## TASK TO CARRY OUT:
Please keep the images out and set down the data exactly as given.

==*==

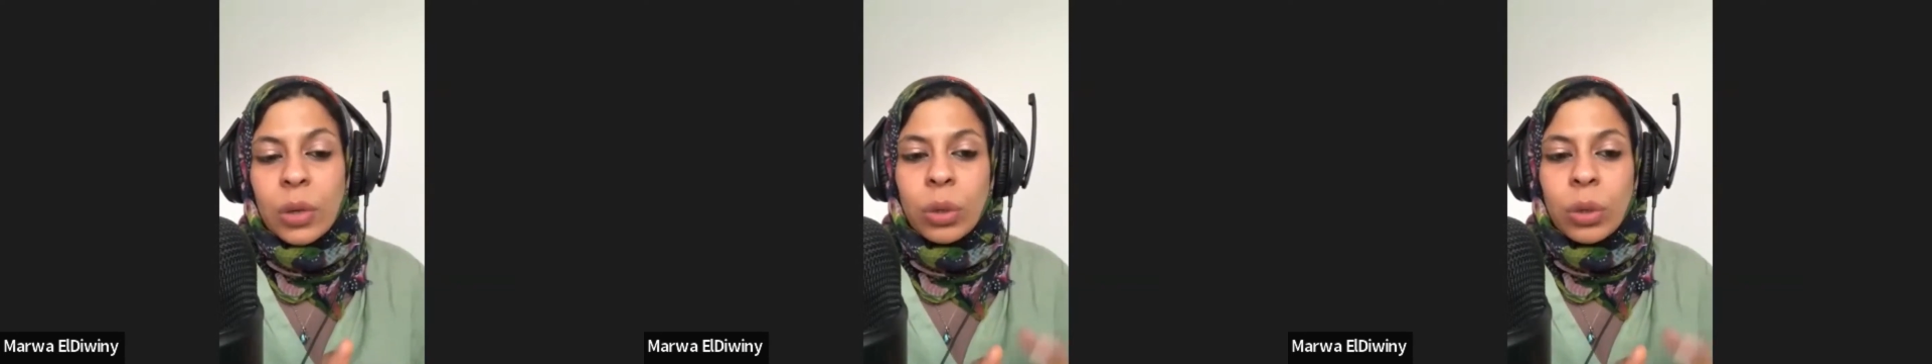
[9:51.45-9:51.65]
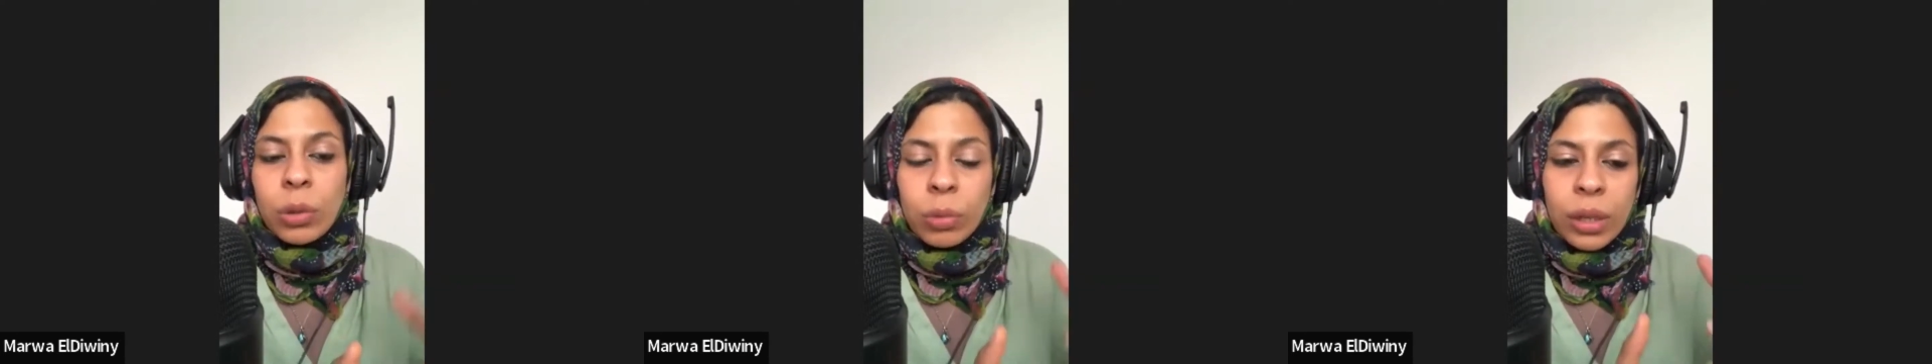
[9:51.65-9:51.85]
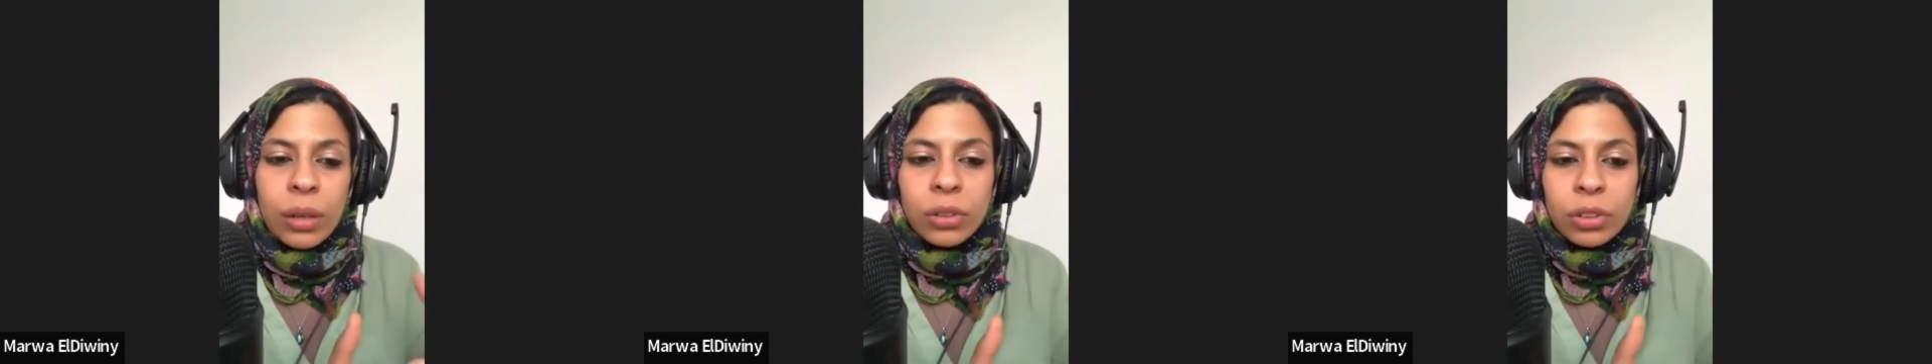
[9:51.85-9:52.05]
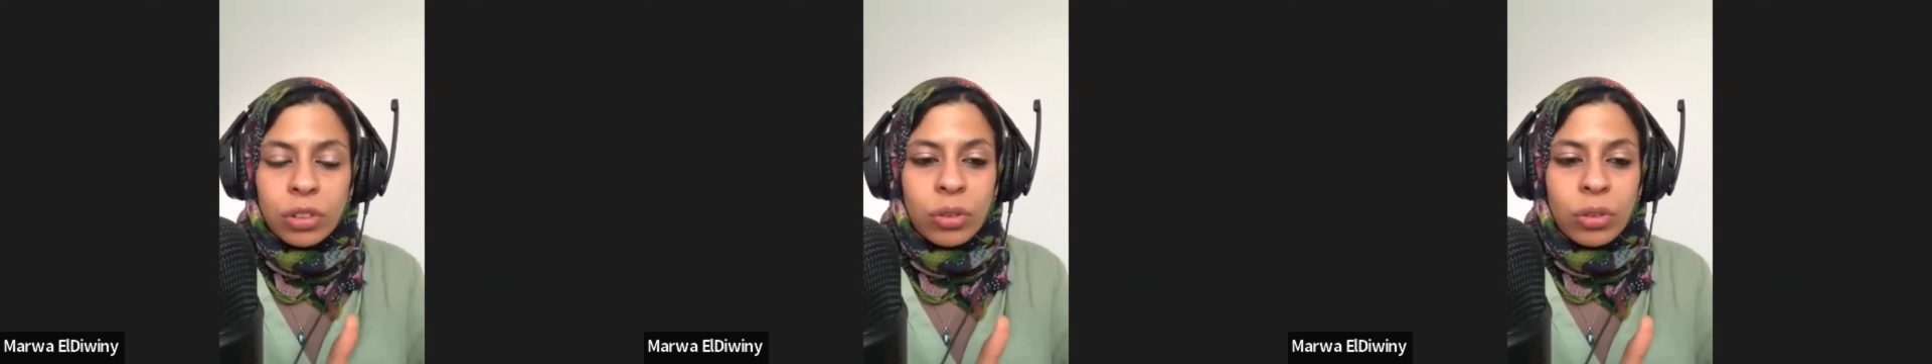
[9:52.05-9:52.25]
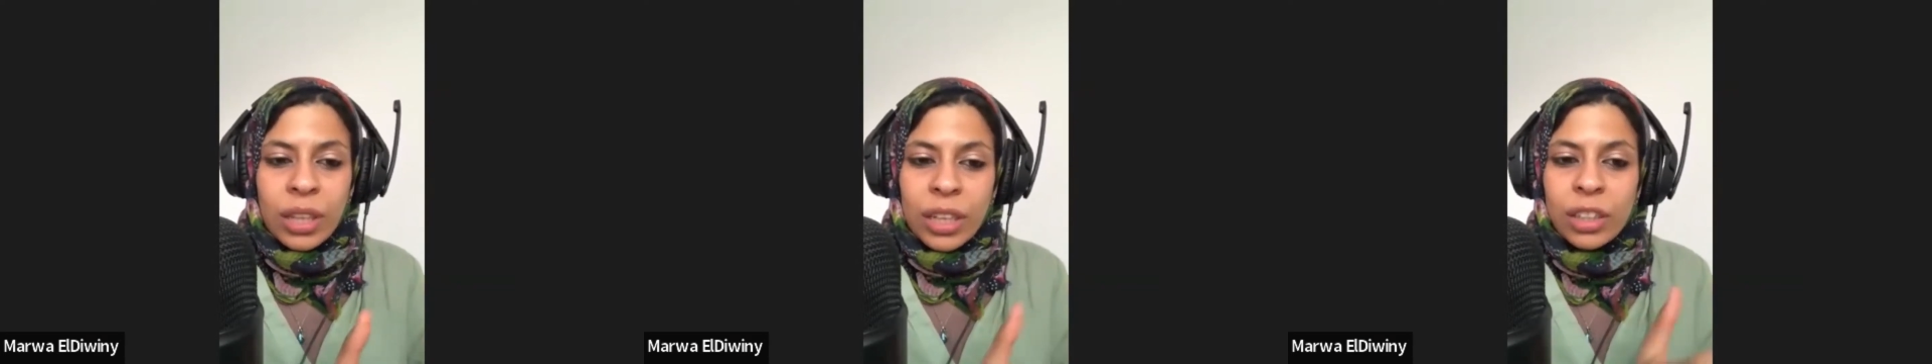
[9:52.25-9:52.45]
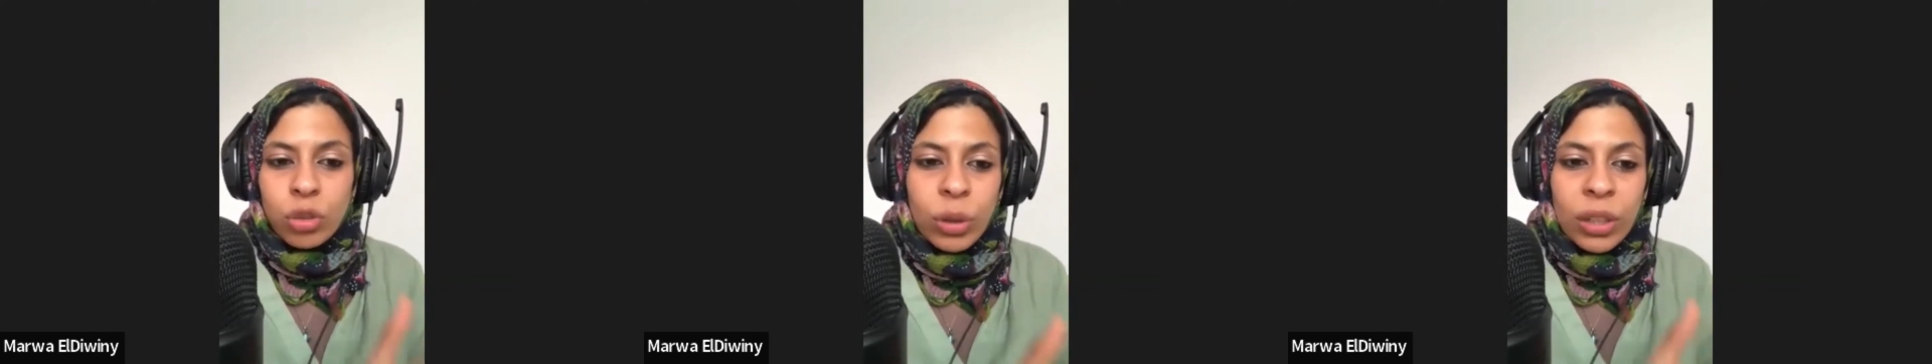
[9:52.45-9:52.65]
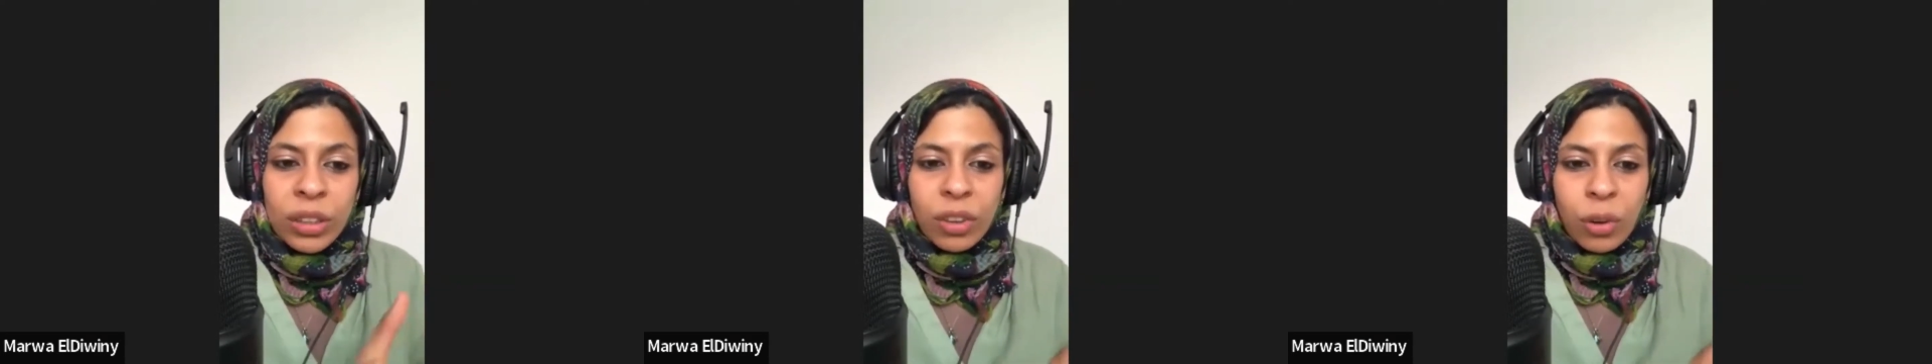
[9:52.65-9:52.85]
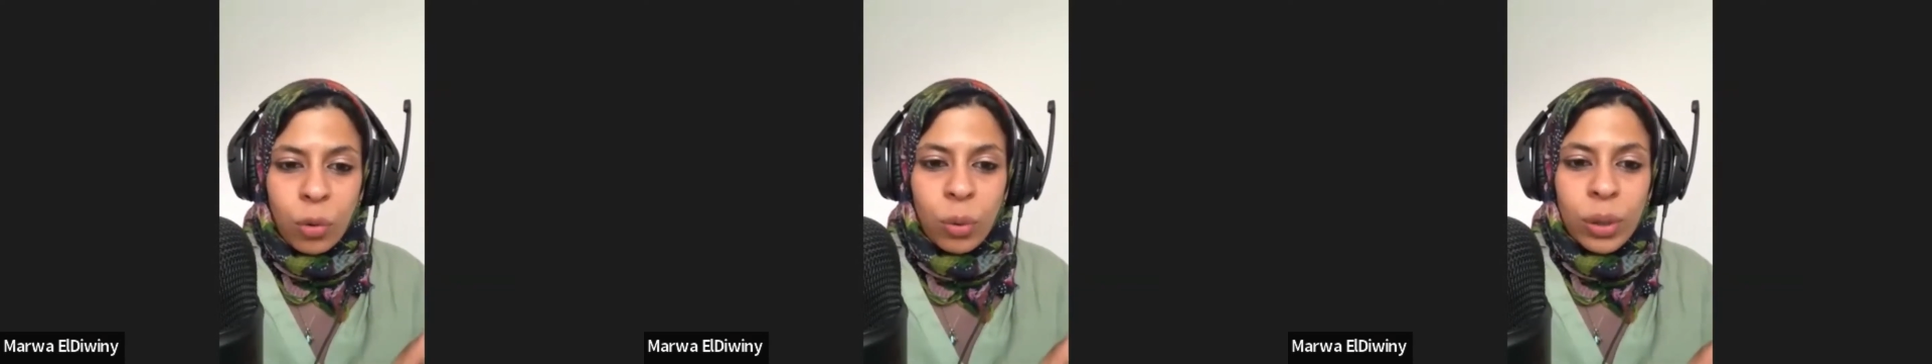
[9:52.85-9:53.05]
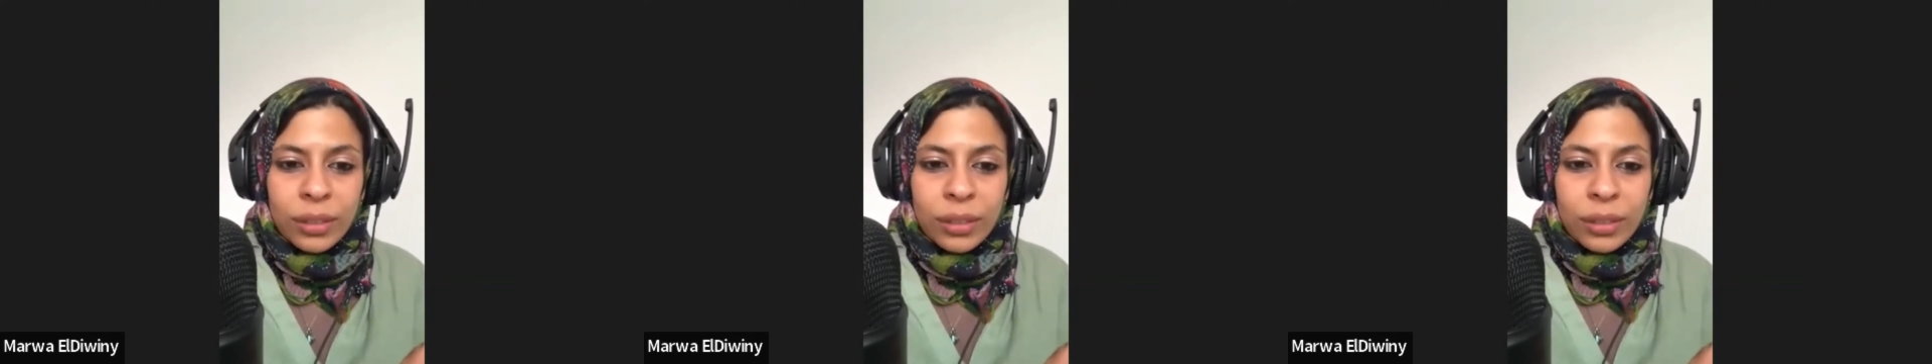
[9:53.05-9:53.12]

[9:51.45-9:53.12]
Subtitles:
And when we look to the intrinsic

==*==

## SOLUTION BELOW:
[9:51.45-9:51.65]
[9:51.65-9:51.85]
[9:51.85-9:52.05]
[9:52.05-9:52.25]
[9:52.25-9:52.45]
[9:52.45-9:52.65]
[9:52.65-9:52.85]
[9:52.85-9:53.05]
[9:53.05-9:53.12]

[9:51.45-9:53.12]
Subtitles:
And when we look to the intrinsic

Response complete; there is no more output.